** INSTRUCTIONS FOR THE TASK **
Your output should be the lines from the one with "[0:01.00-0:02.00]" through the last line of the records below, exactly as written, minus the pictures.

** LISTED RECORDS **
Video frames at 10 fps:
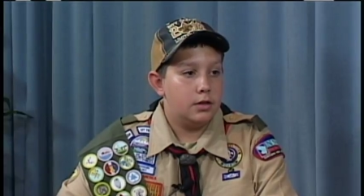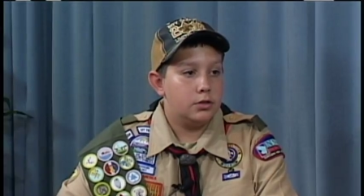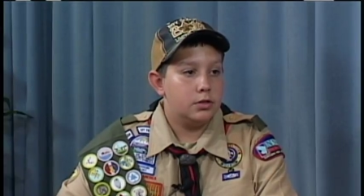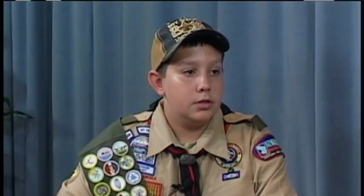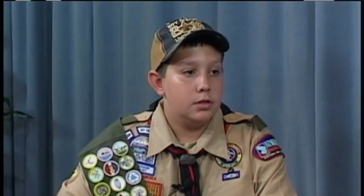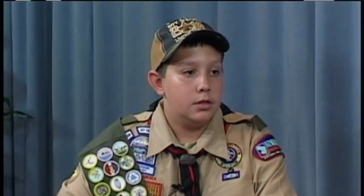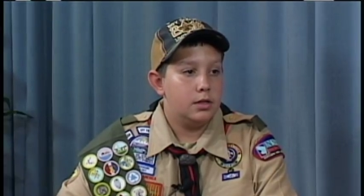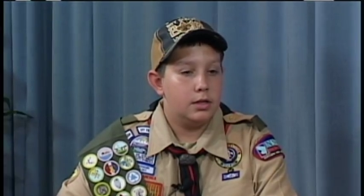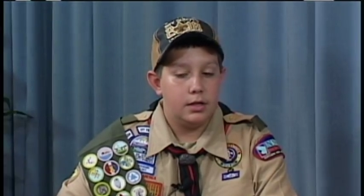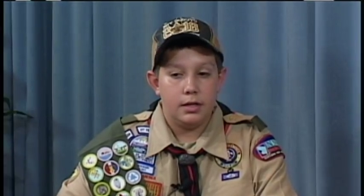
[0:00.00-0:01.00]
Tell the people.
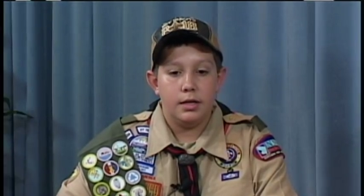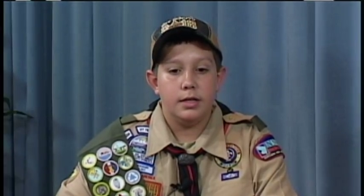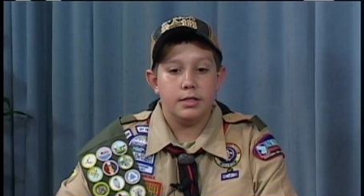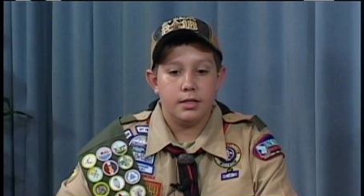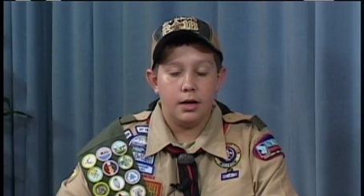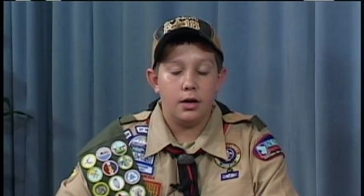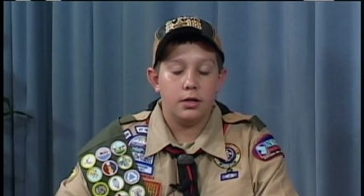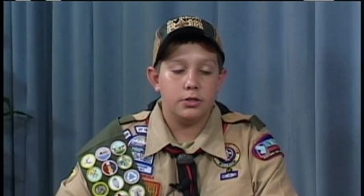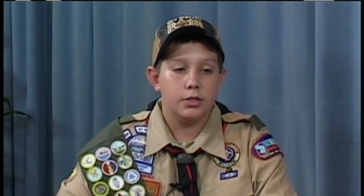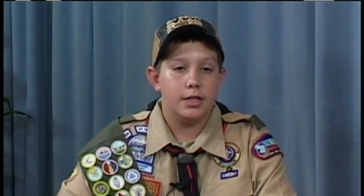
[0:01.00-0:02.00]
Go ahead. It is the
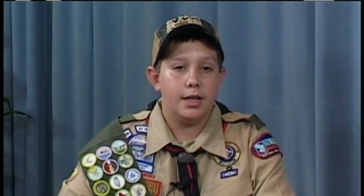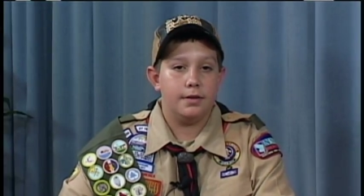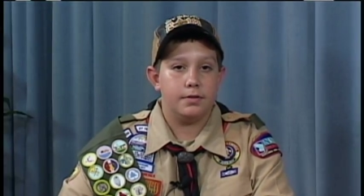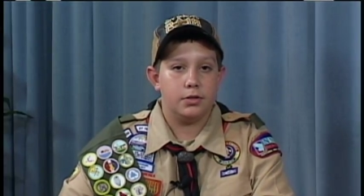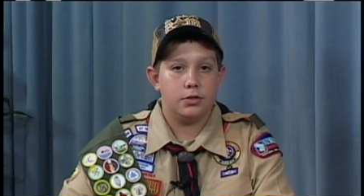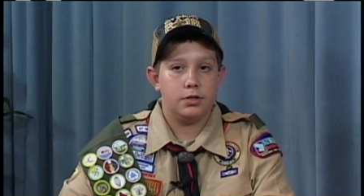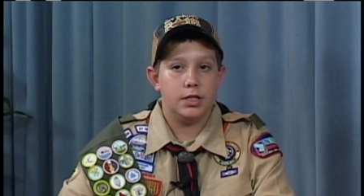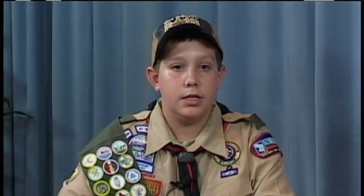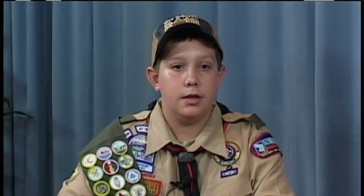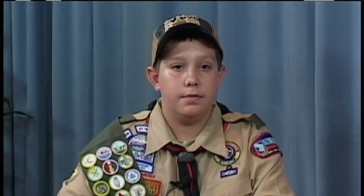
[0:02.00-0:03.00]
100th
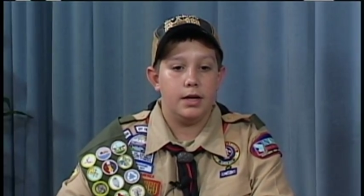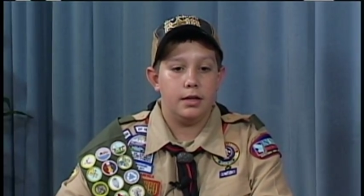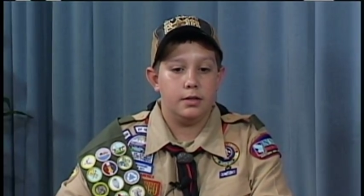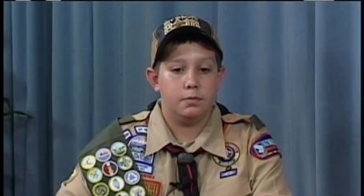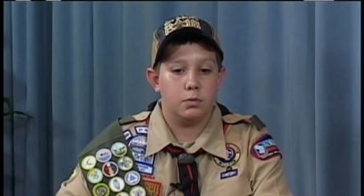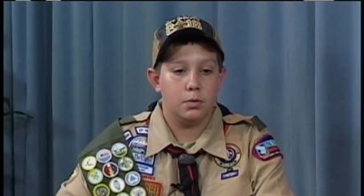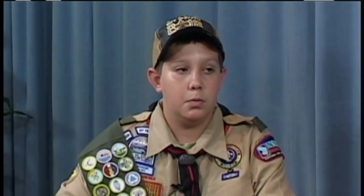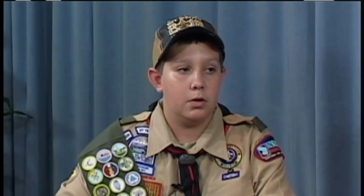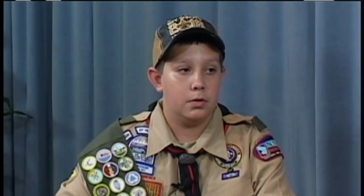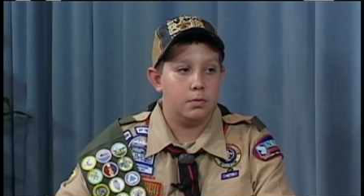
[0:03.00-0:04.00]
anniversary of the end of World
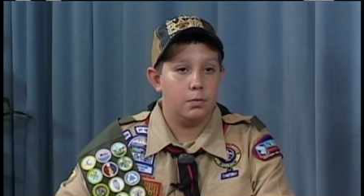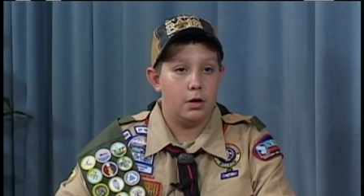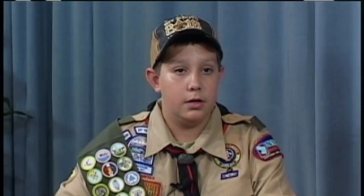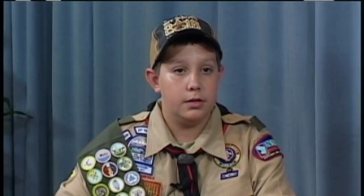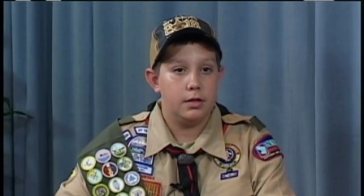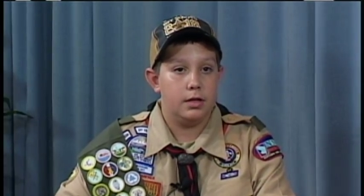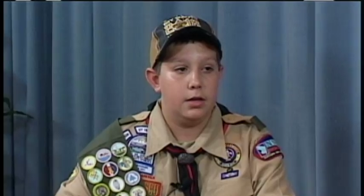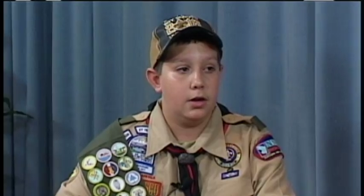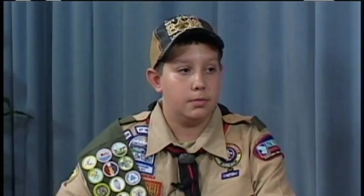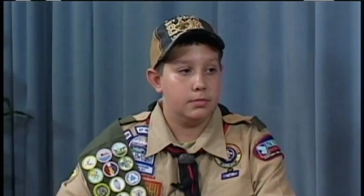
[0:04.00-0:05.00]
War I and
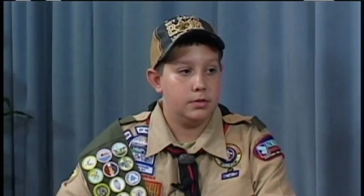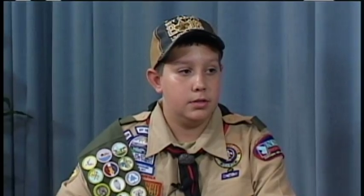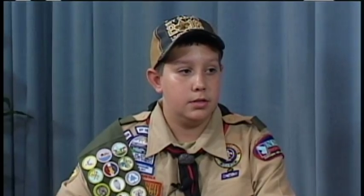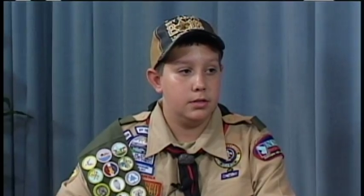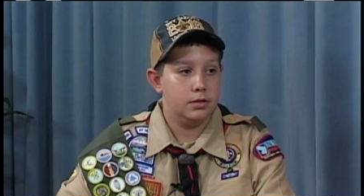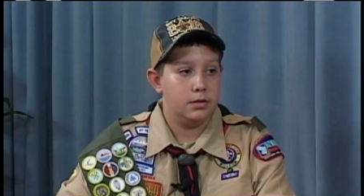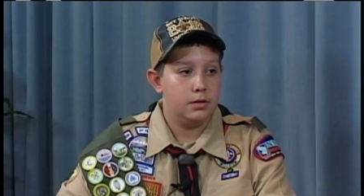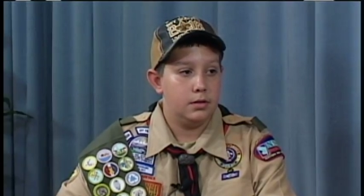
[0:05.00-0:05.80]
the armistice.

** EXERCISE SOLUTION **
[0:01.00-0:02.00]
Go ahead. It is the
[0:02.00-0:03.00]
100th
[0:03.00-0:04.00]
anniversary of the end of World
[0:04.00-0:05.00]
War I and
[0:05.00-0:05.80]
the armistice.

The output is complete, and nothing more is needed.